Photo by John Carroll
Since the earthquake last year, I have been able to work about four months in hospitals and medical clinics in Haiti.
The majority of Haitian Hearts work in Haiti is spent examining common Haitian problems in Haitian medical centers staffed by Haitian doctors and nurses. These problems include malnutrition, parasitic infections, respiratory infections, diarrhea and dehydration, skin infections, malaria, tuberculosis, HIV, typhoid, and a wide variety of trauma.
During the course of a week it is not unusual to see a new pediatric heart patient.

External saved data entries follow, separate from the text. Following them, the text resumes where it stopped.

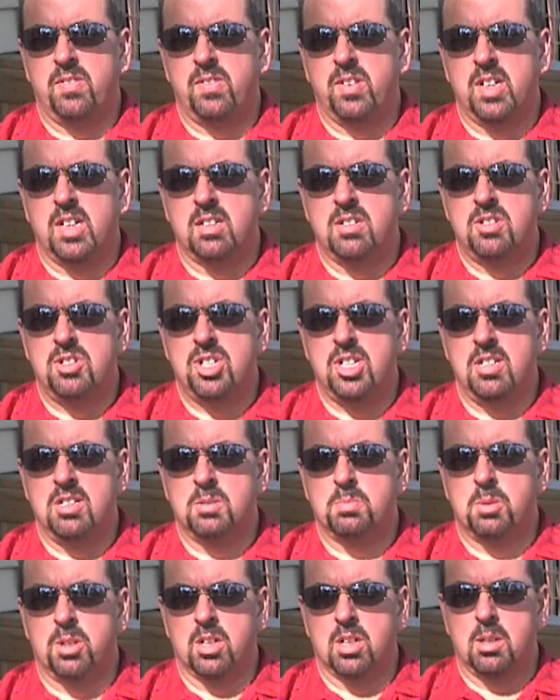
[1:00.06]
of a
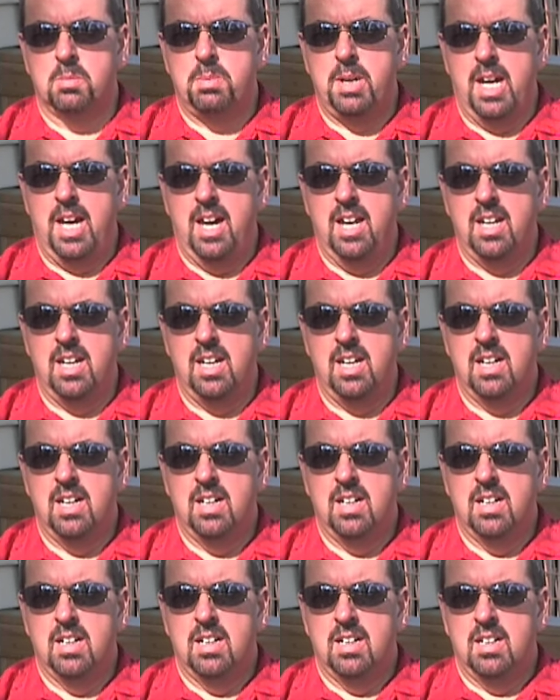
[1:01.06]
cheeseburger patty,
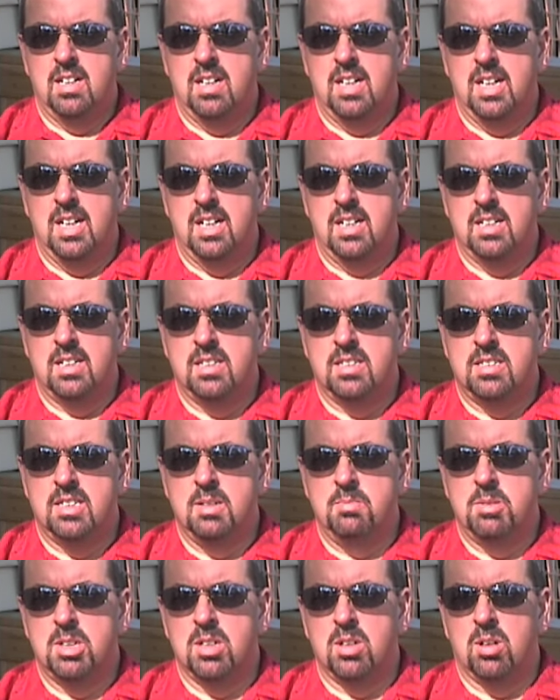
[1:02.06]
and it
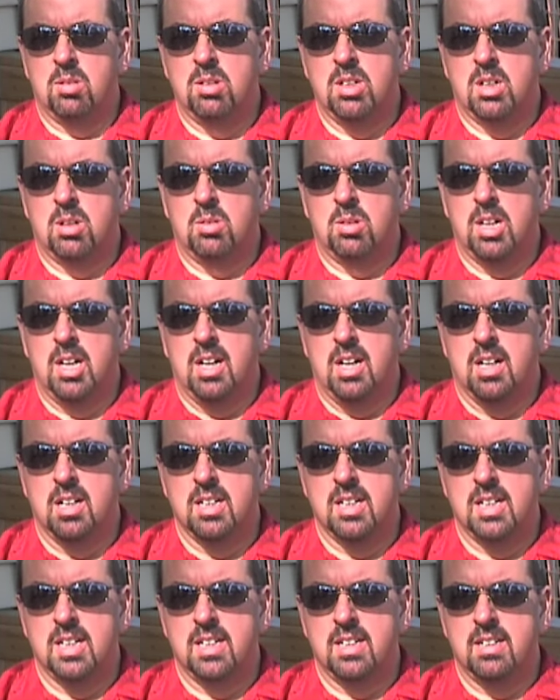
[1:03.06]
seemed to go real well,
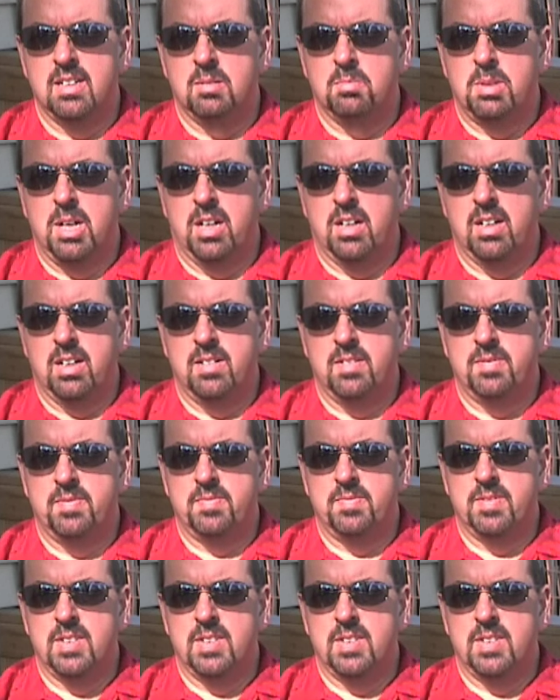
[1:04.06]
and about a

During these four months I accumulated eight new heart patients with a wide variety of congenital and acquired cardiac defects who I considered reasonable candidates for evaluation for operative repair.
The kids are from Port-au-Prince and southern Haiti.
Their faces, their mom's faces, their exams, and their echocardiograms always haunt me as the days and weeks go by when Maria and I cannot find a medical center in the United States to accept them for surgery. I think I am on a chronic guilt trip when I know that most of these kids could easily be "cured" in the hands of a skilled and gentle heart surgeon.
Several months ago an organization e mailed Haitian Hearts and told us that they have a grant to operate on 400 Haitian and Dominican children's' hearts during the next five years. The surgeries will be performed by American and Dominican teams in the Dominican Republic.
And this organization wanted to know if I had any kids that needed surgery!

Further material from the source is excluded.